» Extracted entries:
######

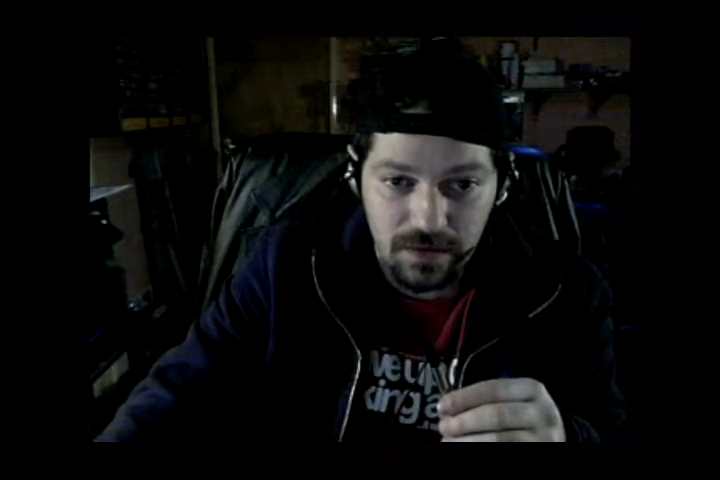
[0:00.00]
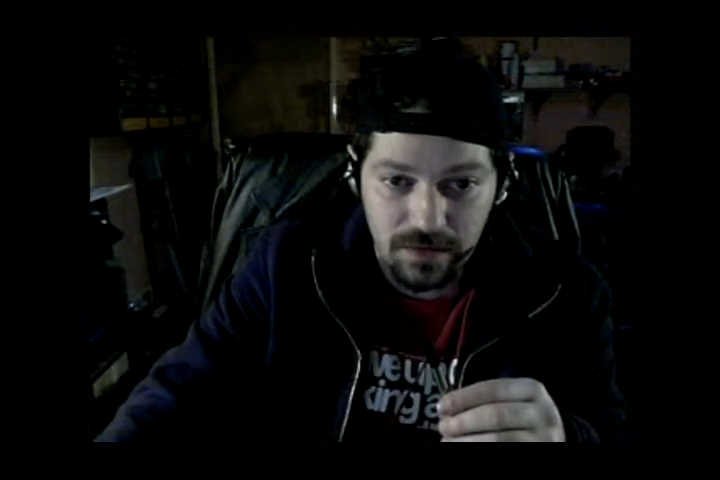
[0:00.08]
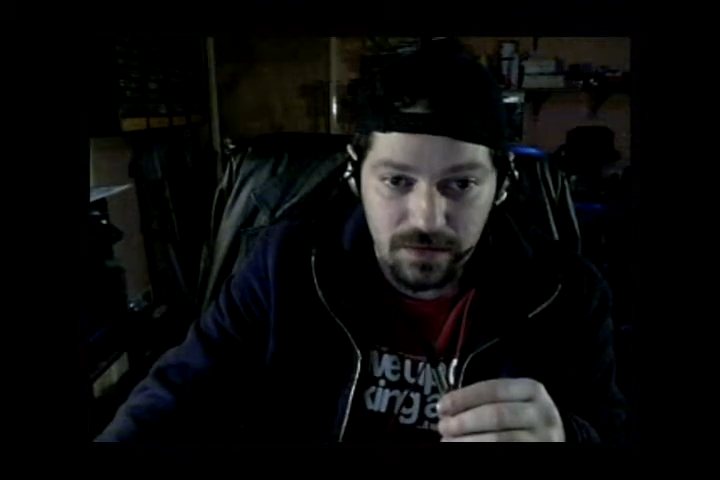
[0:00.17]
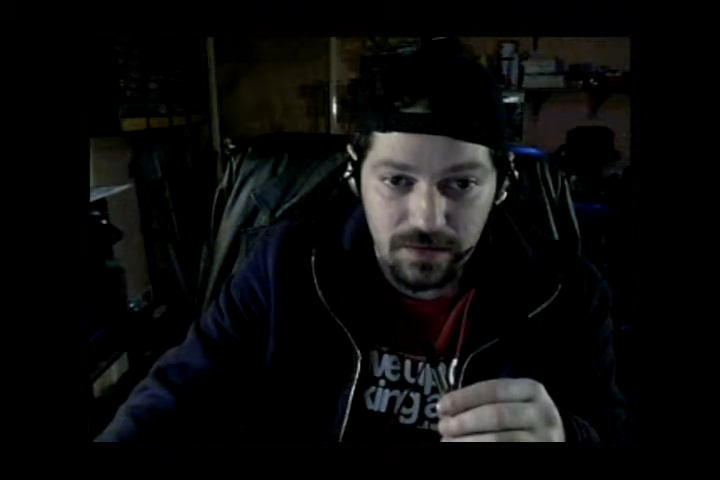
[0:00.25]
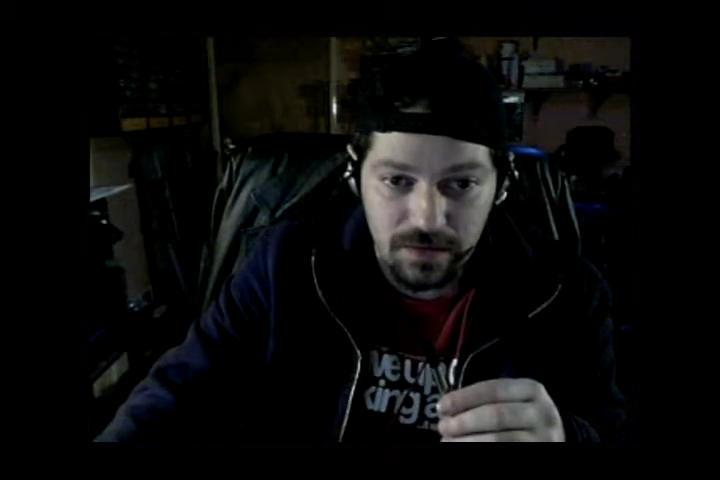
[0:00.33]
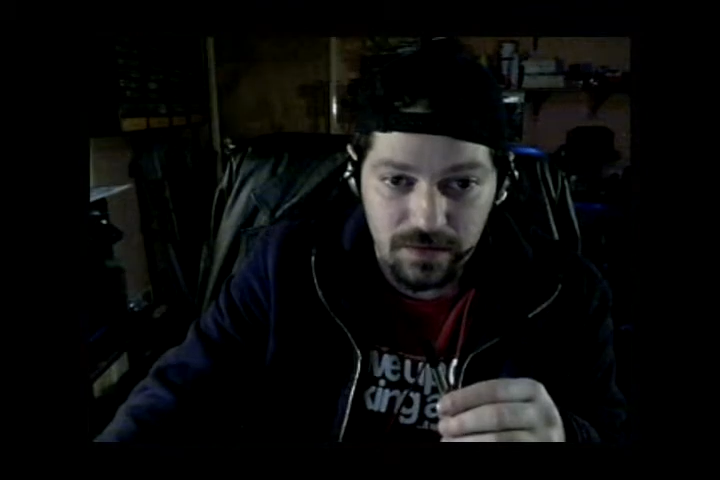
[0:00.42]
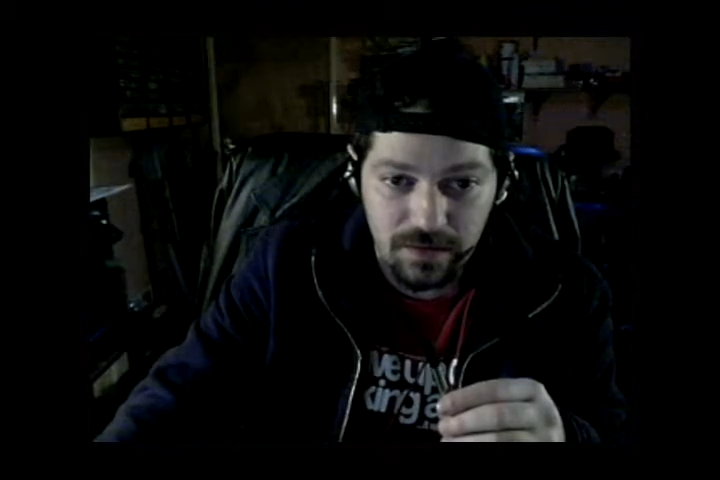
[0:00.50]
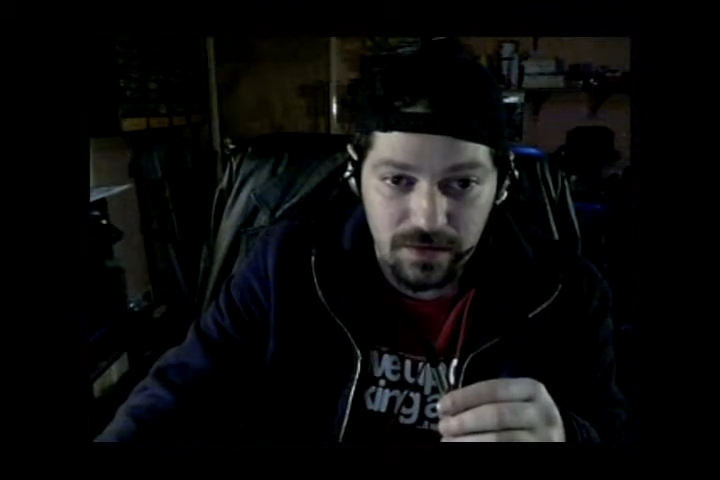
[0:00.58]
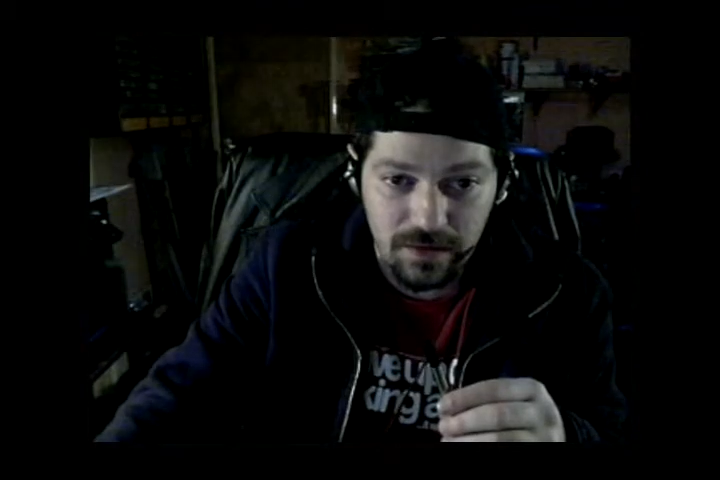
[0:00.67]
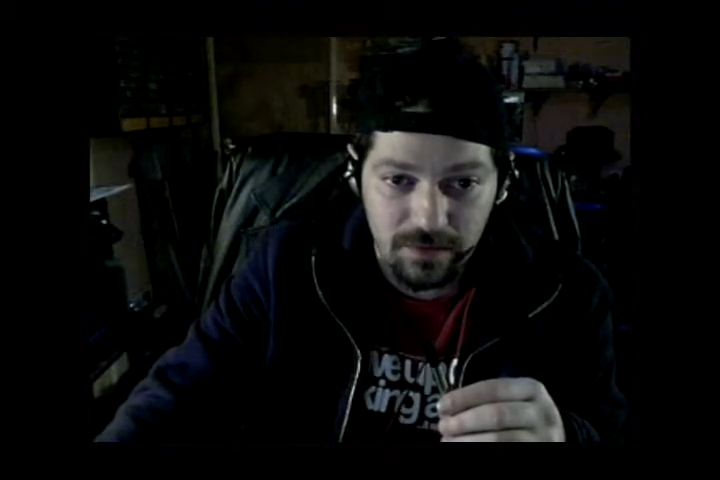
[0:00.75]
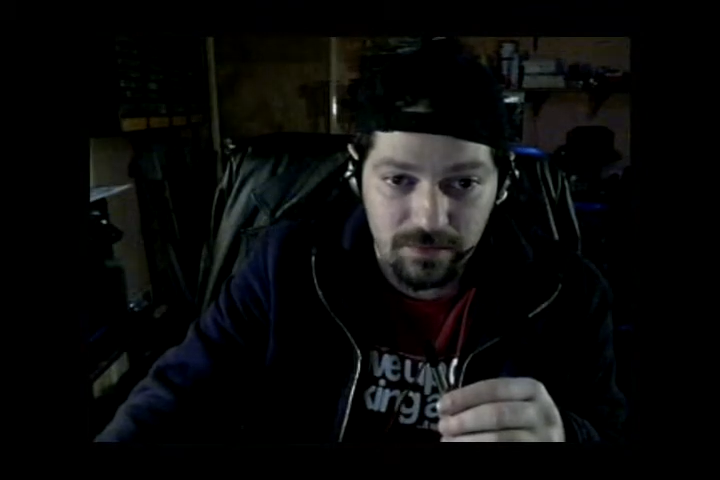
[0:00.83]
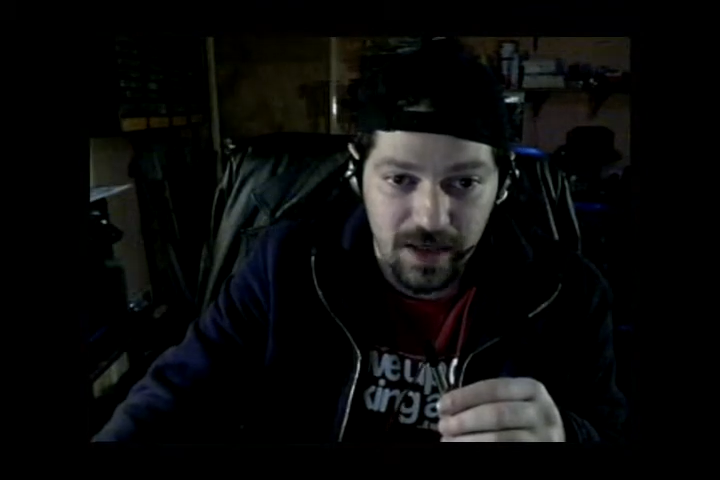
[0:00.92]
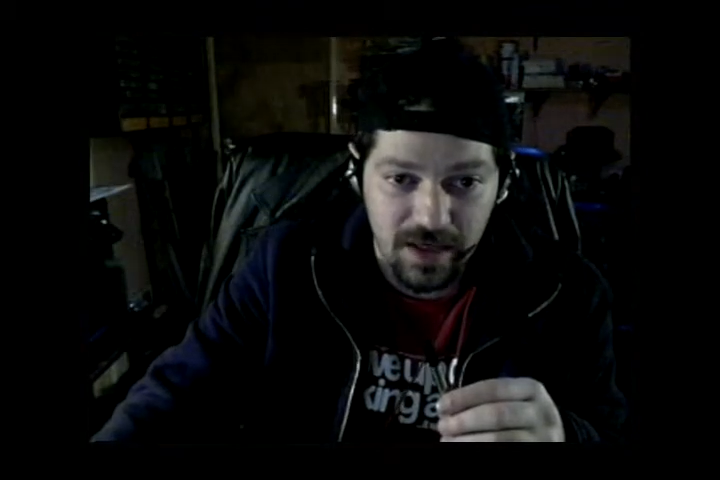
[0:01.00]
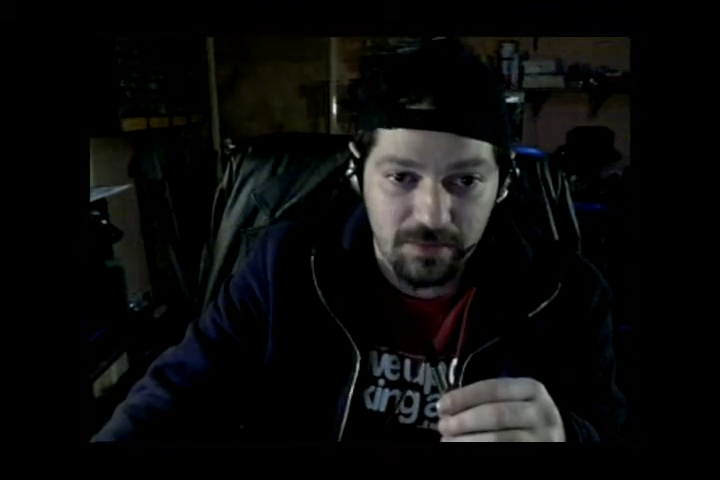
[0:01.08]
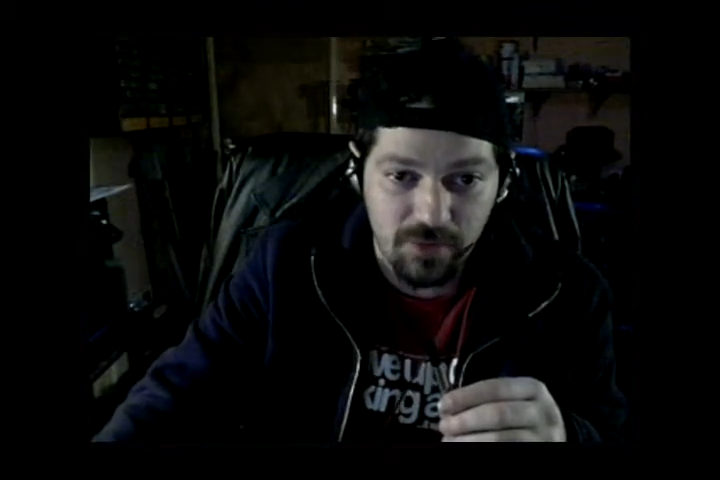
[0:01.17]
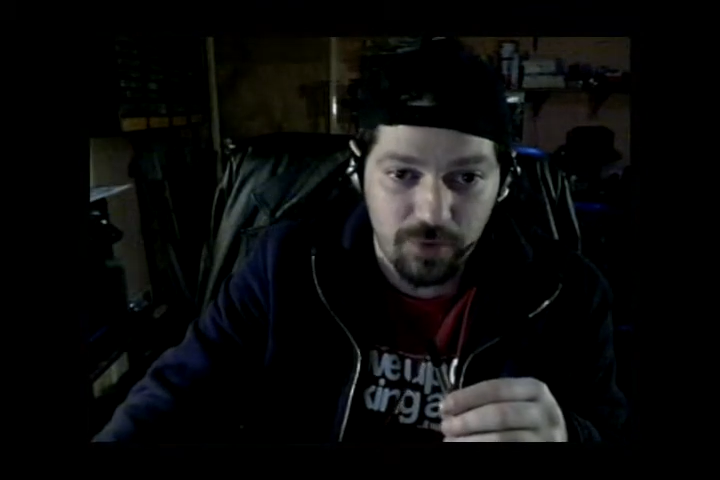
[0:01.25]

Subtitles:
more practical use,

######

» Task to carry out:
Please copy the entries in full. Leave each image out.

» Solved exercise:
[0:00.00]
[0:00.08]
[0:00.17]
[0:00.25]
[0:00.33]
[0:00.42]
[0:00.50]
[0:00.58]
[0:00.67]
[0:00.75]
[0:00.83]
[0:00.92]
[0:01.00]
[0:01.08]
[0:01.17]
[0:01.25]

Subtitles:
more practical use,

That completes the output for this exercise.